How wide should the planting hole be?
Two to three times the width of the root ball, but only as deep as the root ball itself. A wide saucer-shaped hole gives roots loose soil to spread sideways into. A deep hole settles over the next year and pulls the tree down — the most common cause of late planting-depth failure.
When is the best time to plant a tree?
Early fall is ideal in most climates — soil is still warm enough for roots to grow but the canopy is dormant, so all energy goes underground. Early spring (after the last hard frost, before bud-break) is the second-best window. Avoid mid-summer planting unless you can water heavily for 12 weeks.
Do I need to stake a newly planted tree?
Only if the trunk can't stand upright on its own, the site is windy, or the tree is over 1.8 m (6 ft) tall with a small root ball. Use two stakes outside the root ball, soft wide ties, and leave 2–3 cm (1 in) of slack so the trunk can flex. Remove stakes after one year — leaving them on creates a weak trunk.
How often should I water a newly planted tree?
Slowly, deeply, and infrequently. Soak the root ball with about 38 L (10 gal) of water per 2.5 cm (1 in) of trunk caliper, two to three times per week for the first month, then weekly through the first growing season, and once every 10–14 days during dry spells in year two.
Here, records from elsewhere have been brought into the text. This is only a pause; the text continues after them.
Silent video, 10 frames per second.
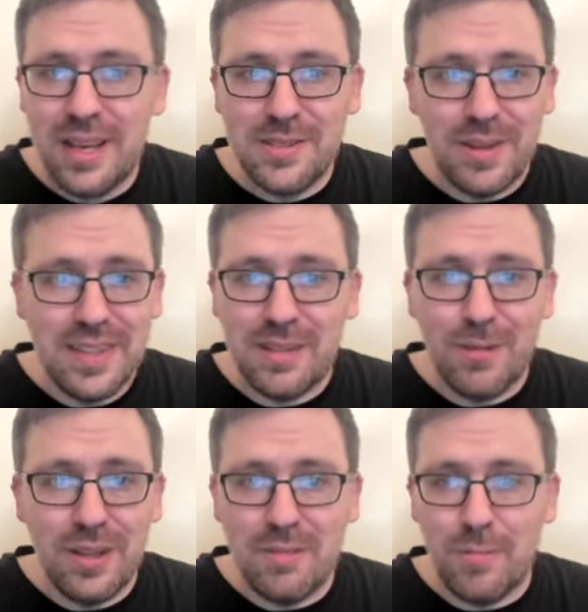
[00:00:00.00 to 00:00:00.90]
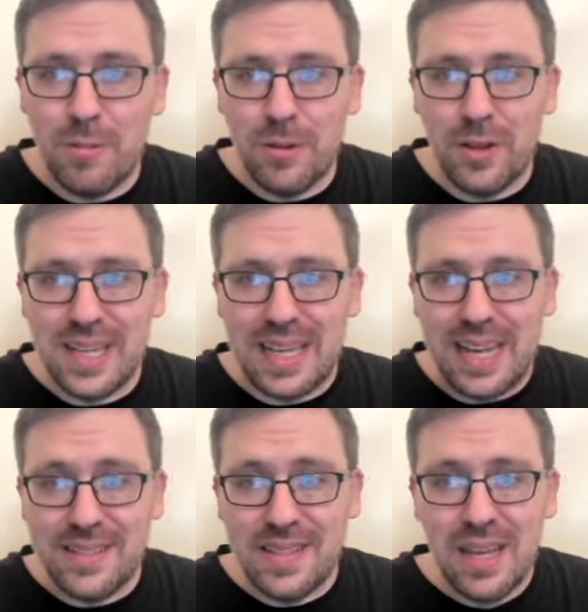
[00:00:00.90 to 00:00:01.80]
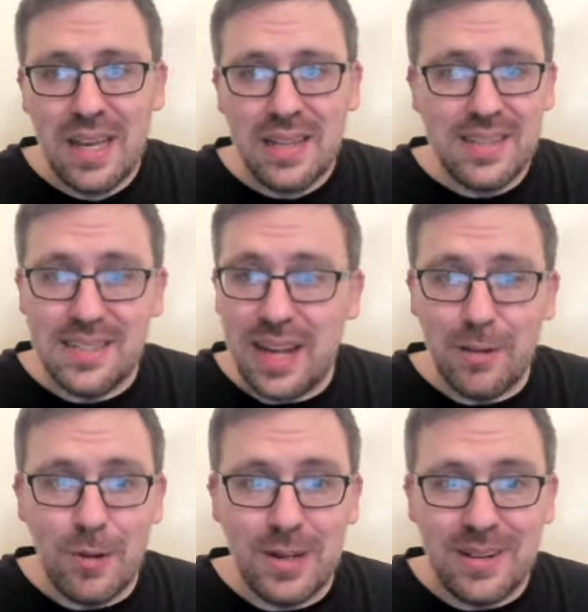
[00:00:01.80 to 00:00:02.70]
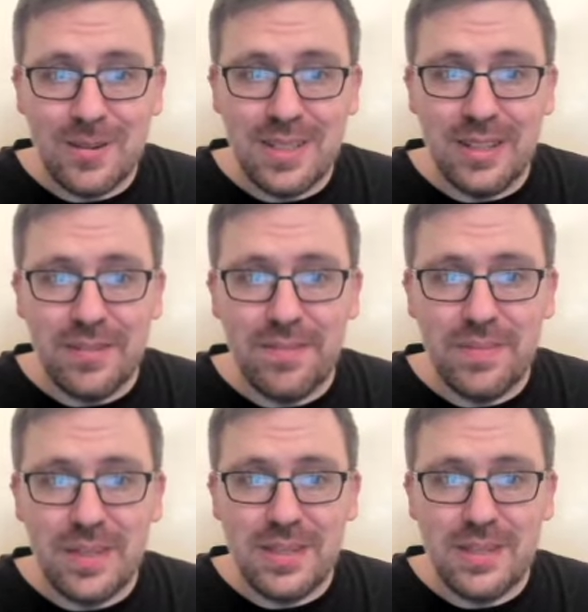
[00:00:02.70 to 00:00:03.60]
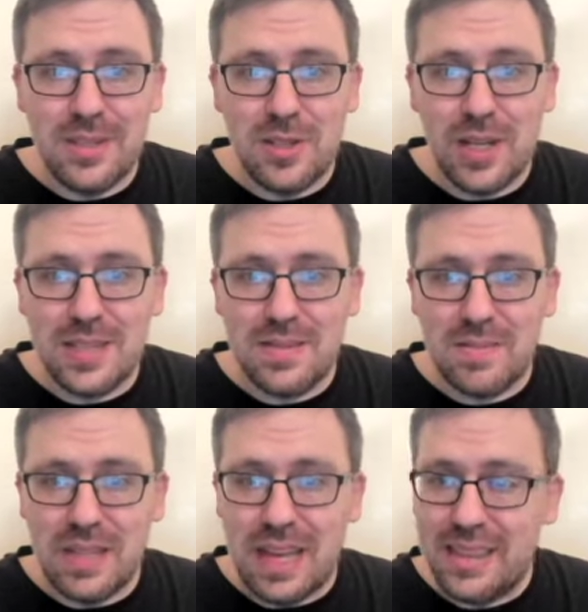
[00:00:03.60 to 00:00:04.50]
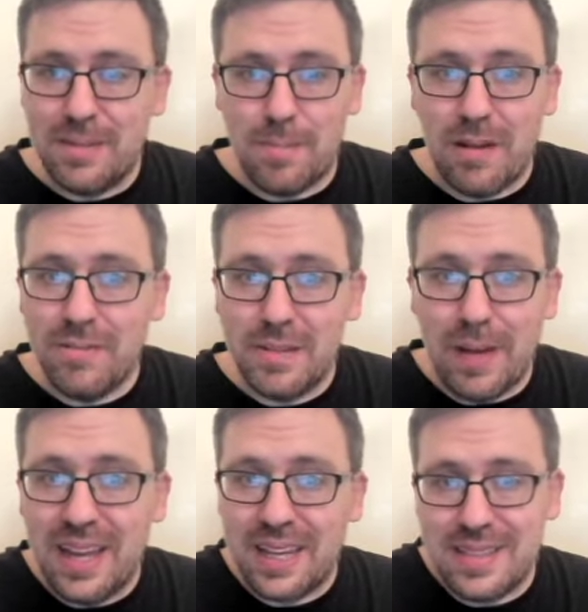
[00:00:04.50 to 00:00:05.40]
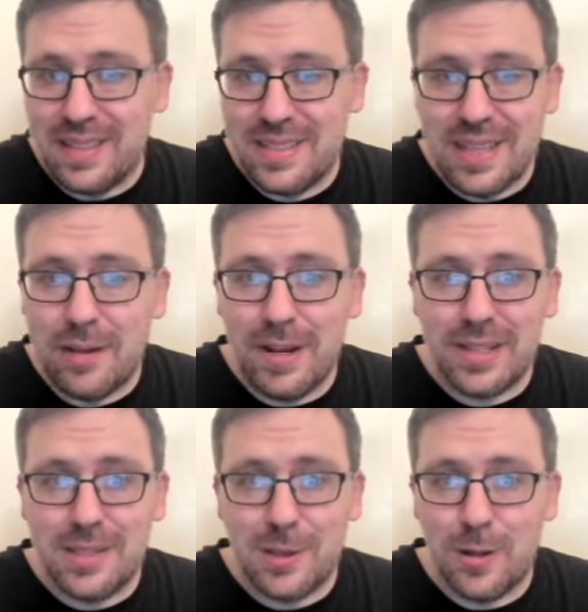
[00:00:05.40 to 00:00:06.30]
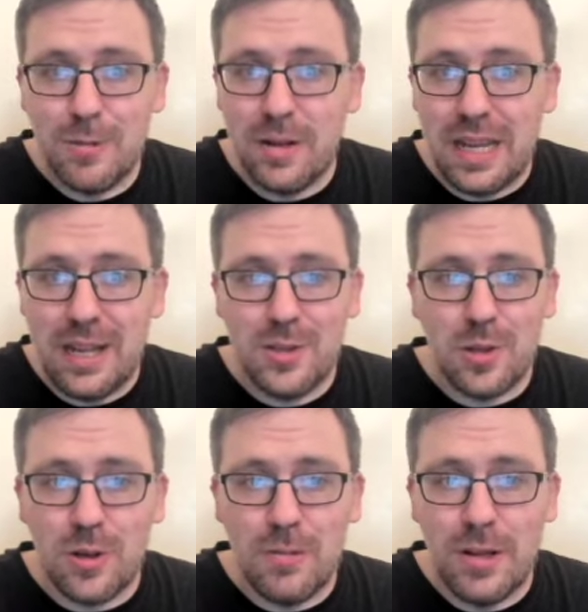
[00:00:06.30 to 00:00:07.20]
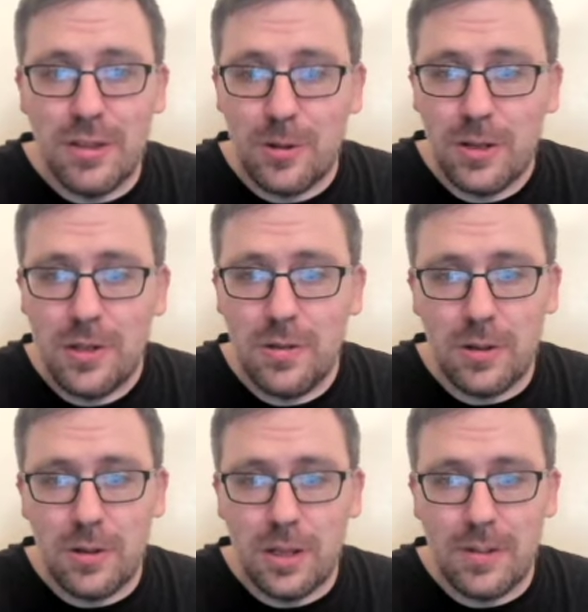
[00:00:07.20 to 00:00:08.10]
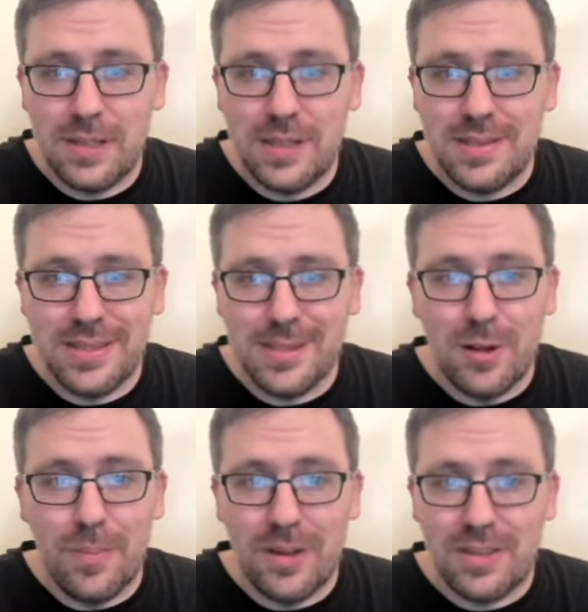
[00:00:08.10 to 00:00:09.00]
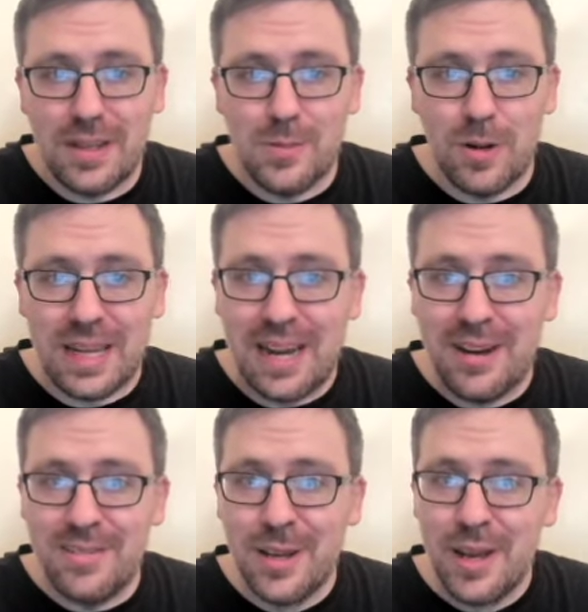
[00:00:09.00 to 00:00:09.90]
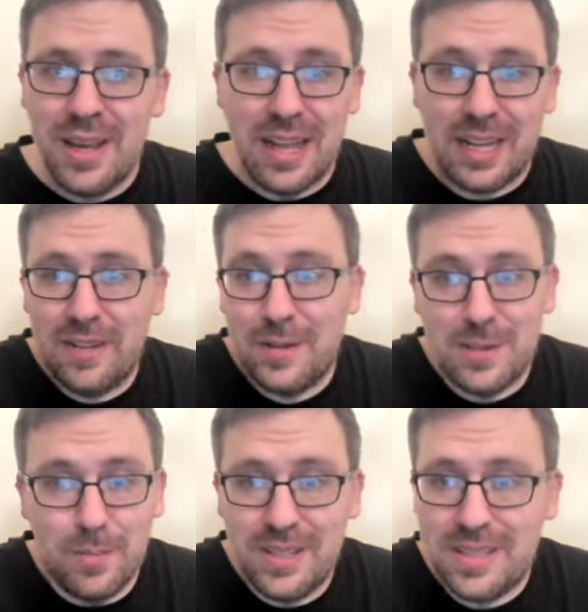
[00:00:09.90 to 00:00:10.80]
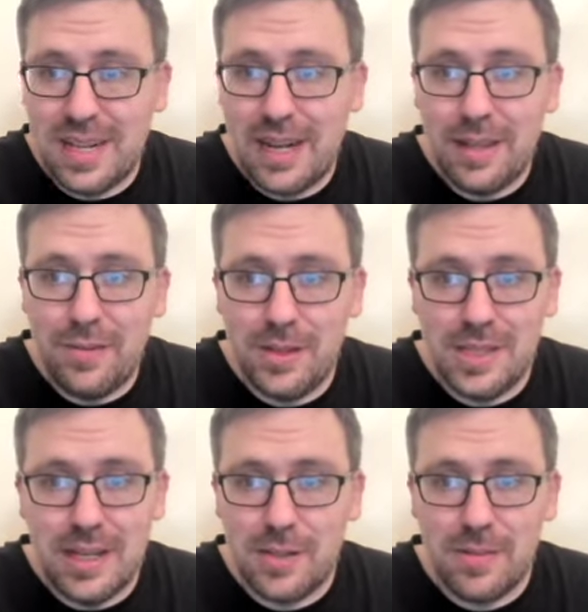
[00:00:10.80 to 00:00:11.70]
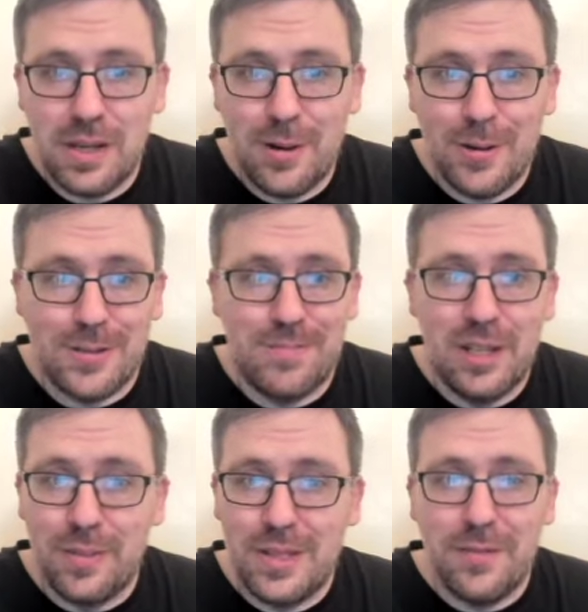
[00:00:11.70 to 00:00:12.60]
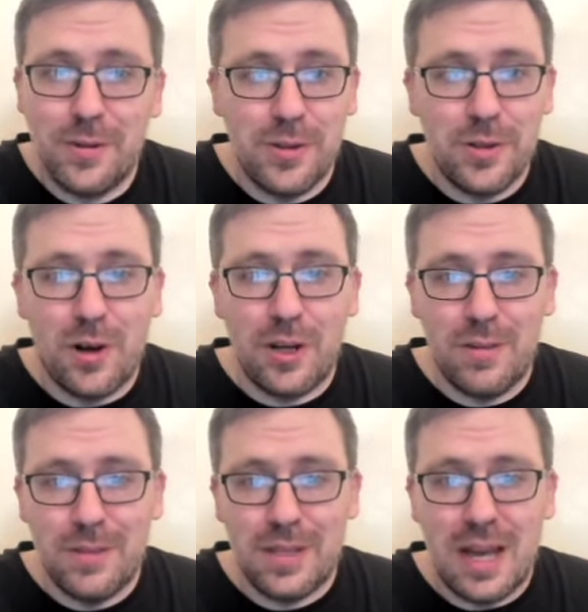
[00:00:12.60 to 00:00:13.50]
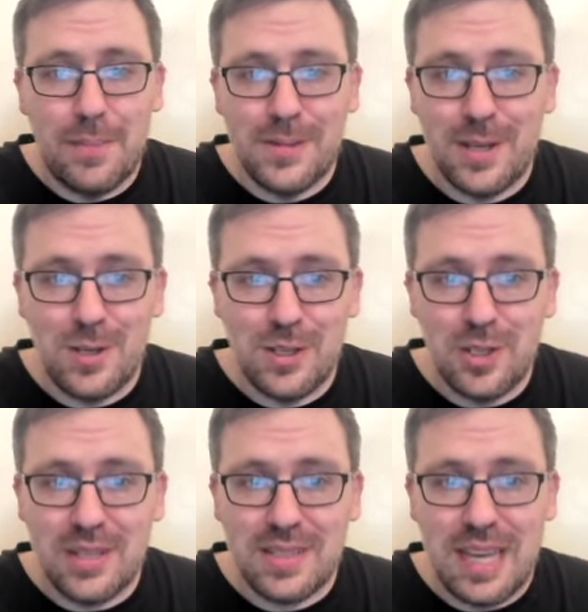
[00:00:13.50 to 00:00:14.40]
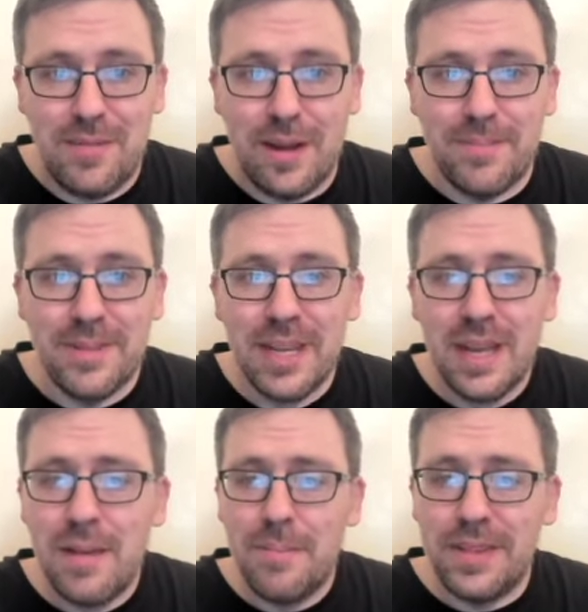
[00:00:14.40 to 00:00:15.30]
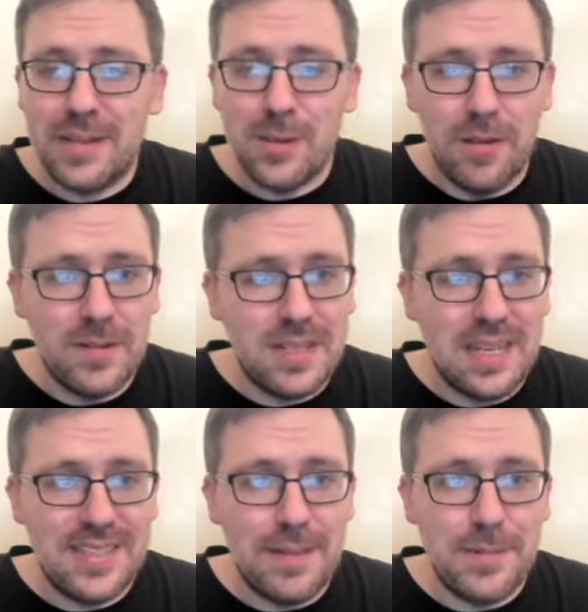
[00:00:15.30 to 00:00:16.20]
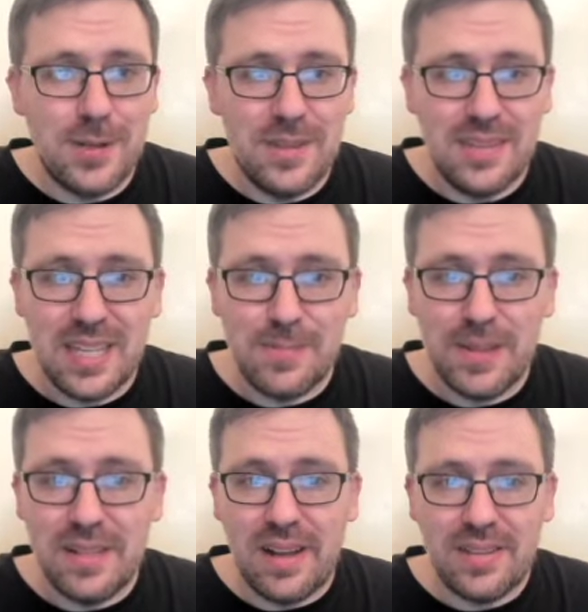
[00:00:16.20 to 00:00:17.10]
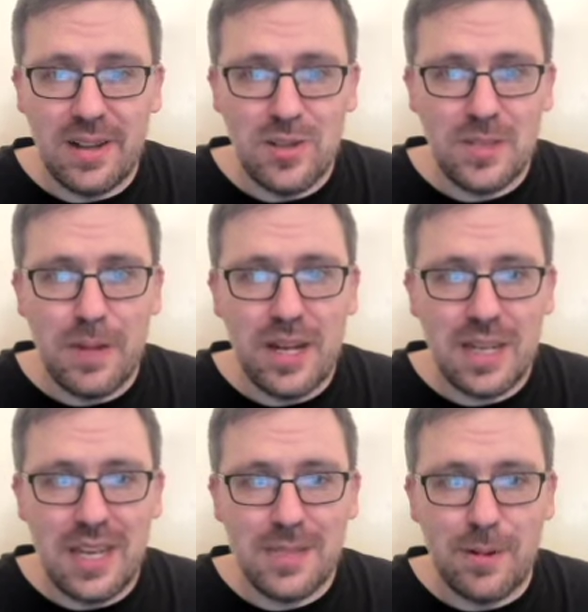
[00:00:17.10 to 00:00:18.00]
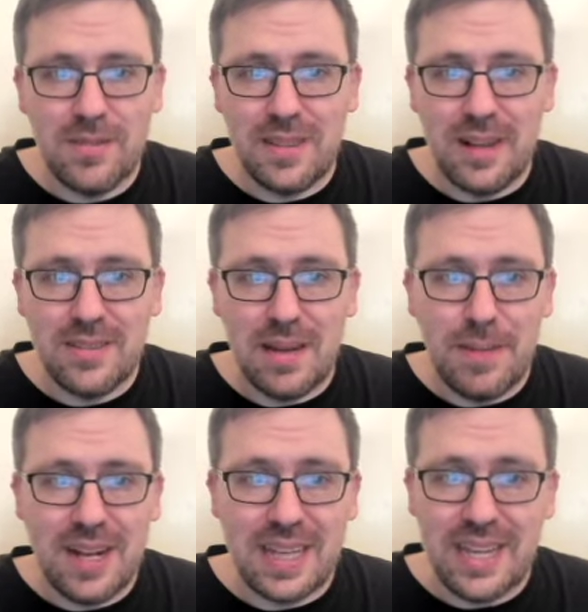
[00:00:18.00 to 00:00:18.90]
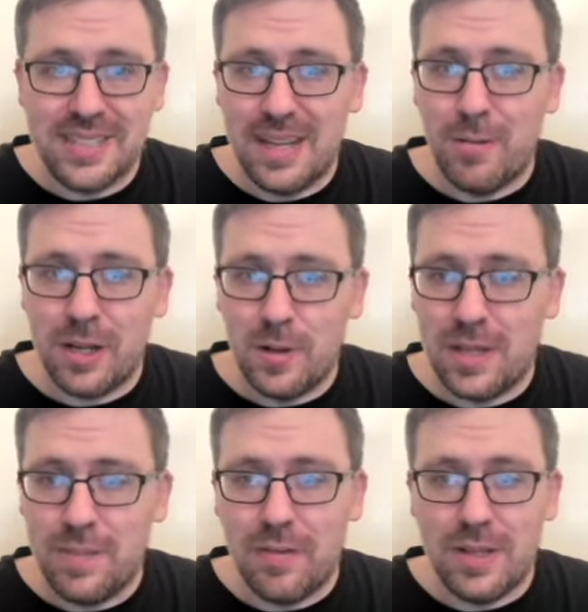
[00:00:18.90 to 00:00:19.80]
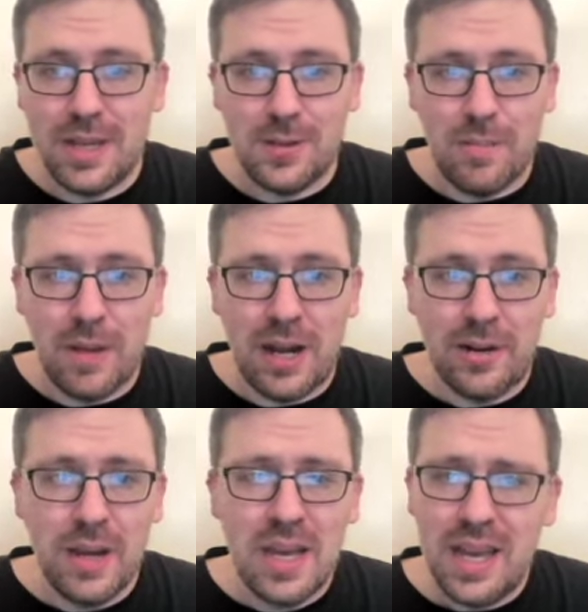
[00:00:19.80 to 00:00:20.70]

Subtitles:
So I think really what we're looking at is, this is not a one-year deal. This is the Jets, I think, probably buying into Haason Reddick's age 31, 32, and 33 seasons and hoping things work out. And again, if he still plays at a high level these next 3 years, it'll be difficult to argue with the compensation the Jets gave up. But that's all for today's episode. This has been the Locked On Jets podcast, part of the Locked On Podcast Network. Your team every day is our motto.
Skip watering when the top 5 cm (2 in) of soil is still moist.
Should I add compost or fertilizer to the planting hole?
No. Backfill with the native soil you dug out, not amended super-rich soil. Roots that hit a fertile pocket stop spreading outward — they circle the hole and the tree fails 3–5 years later. Topdress with 2–3 cm (1 in) of compost on top of the mulch ring instead, where it can break down naturally.
Why is my newly planted tree dying?
In order of frequency: planted too deep (root flare buried), mulch piled against the trunk (mulch volcano), under- or over-watering, stake left on too long, or the root ball was already dried out at the nursery. Lift the tree gently, find the root flare, and replant if it's buried — many trees recover if caught in the first season.